The following morning I awoke with sadness, fear, anxiety and you name it! At the same time I knew enough was enough of my ego projecting my unconscious guilt.

I began reading my lesson, starting with ‘7. What is the Holy Spirit?’ and as I read, “And if you offer them to Him, He will employ the means you made for exile to restore your mind to where it truly is at home.” (W.pII.7.3:3), the words ‘you made for exile’ stood off the page as if they were in 3D. At that instant, I recognized and felt the power of the Holy Spirit speaking to me to remember what I had to do.

I recognized that I had made my own exile, which is a very fearful place; it was all I had seen and experienced in this world that blocked me from feeling the peace of God within.

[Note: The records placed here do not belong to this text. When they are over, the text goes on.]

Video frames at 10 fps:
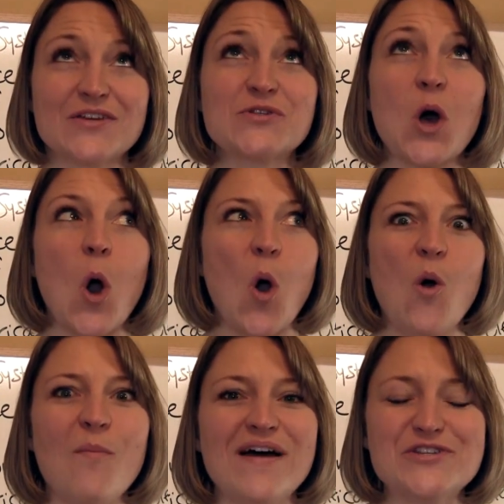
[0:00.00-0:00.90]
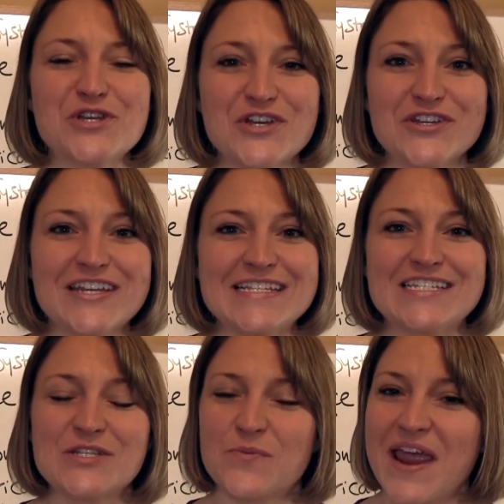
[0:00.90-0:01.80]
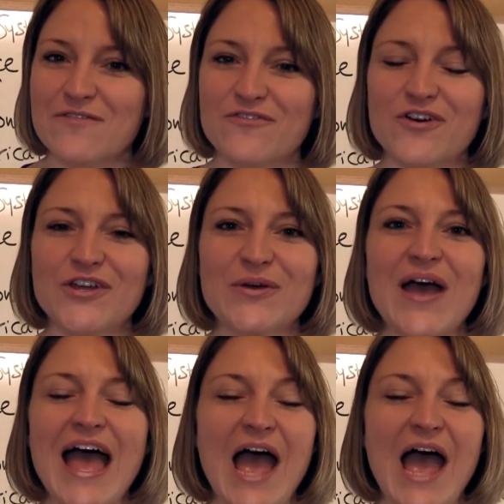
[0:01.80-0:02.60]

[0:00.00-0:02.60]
there's a whole bunch of goodness just waiting for you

It is my own projections of guilt played out for me to recognize and release. So, I put the Course book down to meditate, I closed my eyes and I remember asking, “Holy Spirit, I desperately need your help to heal my mind of all these fearful thoughts I’ve been experiencing.”

Immediately my body began to relax. My mind grew quiet. A wave of warmth and intense love swirled around me and embraced me fully like a mother would do to her child who was in pain. Tears were streaming down my face as the waves of Love nurtured me, calmed me and released all the fear thoughts and feelings. It was the most incredible experience I’ve had and words cannot express the Love I felt.

Any doubt I may have had about the power of the Holy Spirit and the process of True forgiveness has been eliminated. Any lingering doubts about A Course in Miracles’ practical application and experiencing results are gone as well. Amen.

Rev. Nancy Miiller is a Pathways of Light minister living in Scottsdale, Arizona.